SUPPLIED INFORMATION Block Start
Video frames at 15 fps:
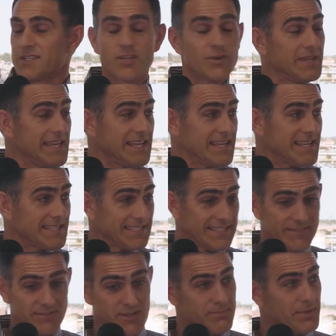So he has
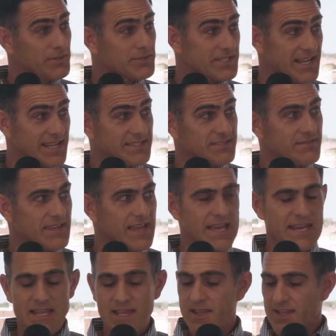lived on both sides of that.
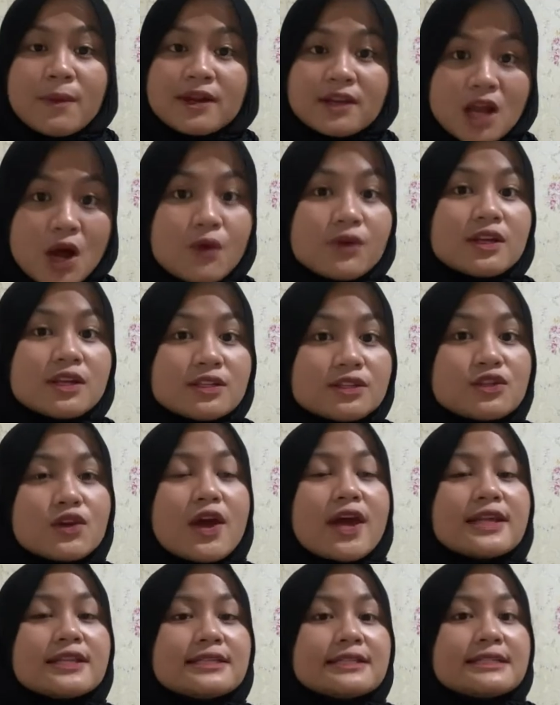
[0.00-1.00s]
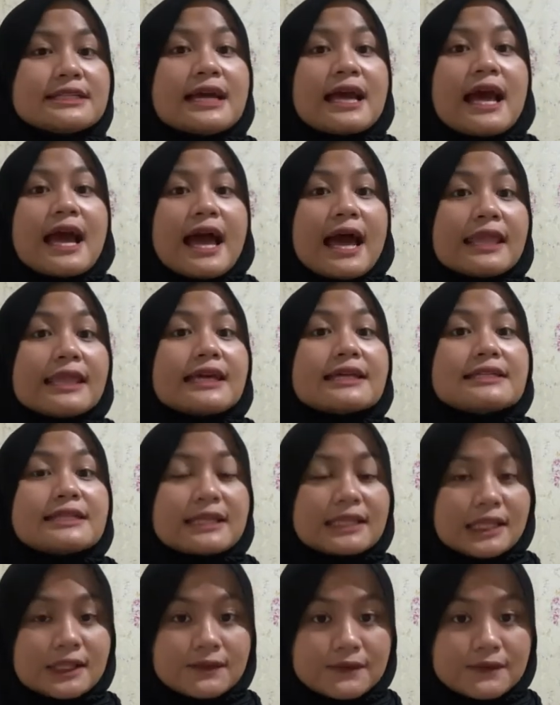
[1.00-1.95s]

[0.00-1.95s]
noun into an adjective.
SUPPLIED INFORMATION Block End
SUPPLIED INFORMATION Block Start
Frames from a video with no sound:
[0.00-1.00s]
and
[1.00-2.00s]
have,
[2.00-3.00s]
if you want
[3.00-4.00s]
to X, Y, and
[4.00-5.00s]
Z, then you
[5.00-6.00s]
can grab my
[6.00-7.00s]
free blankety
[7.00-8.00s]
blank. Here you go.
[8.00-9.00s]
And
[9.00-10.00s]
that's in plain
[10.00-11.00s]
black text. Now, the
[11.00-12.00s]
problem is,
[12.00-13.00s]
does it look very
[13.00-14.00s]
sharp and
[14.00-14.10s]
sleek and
SUPPLIED INFORMATION Block End
SUPPLIED INFORMATION Block Start
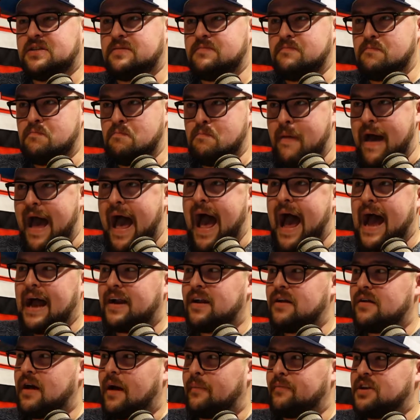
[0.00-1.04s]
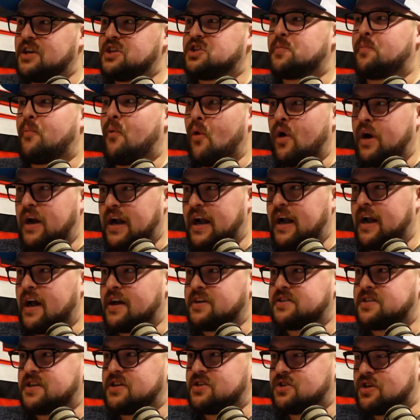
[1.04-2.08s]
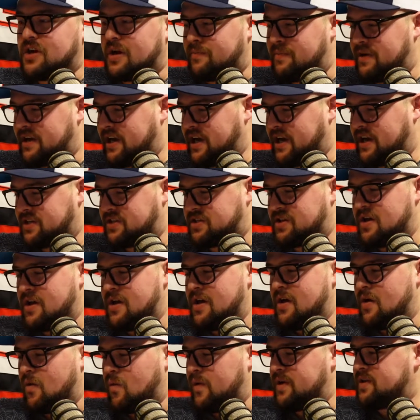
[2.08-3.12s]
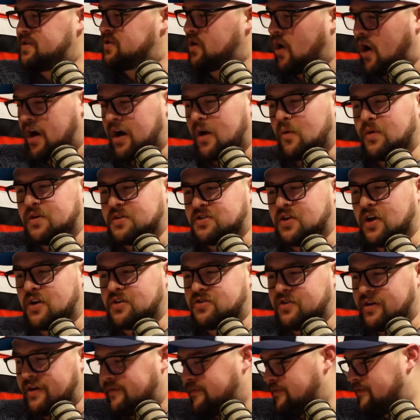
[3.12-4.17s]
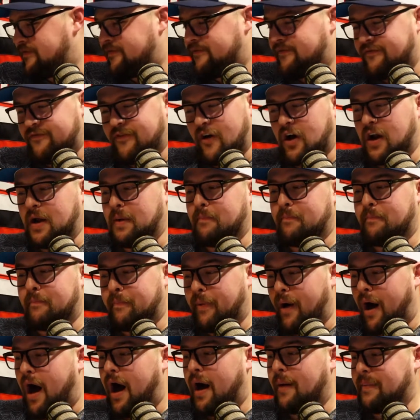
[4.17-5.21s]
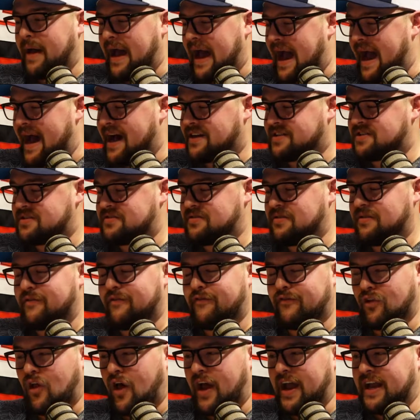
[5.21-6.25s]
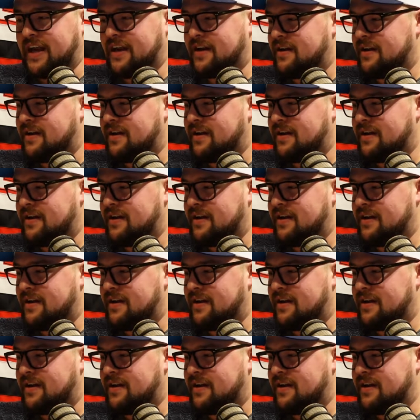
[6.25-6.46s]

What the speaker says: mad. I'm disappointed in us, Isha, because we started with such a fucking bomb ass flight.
SUPPLIED INFORMATION Block End
*PROBLEM TO SOLVE:* Which lines in the listing above include the string "with"? Copy each of them.

*PROBLEM SOLUTION:*
Frames from a video with no sound:
What the speaker says: mad. I'm disappointed in us, Isha, because we started with such a fucking bomb ass flight.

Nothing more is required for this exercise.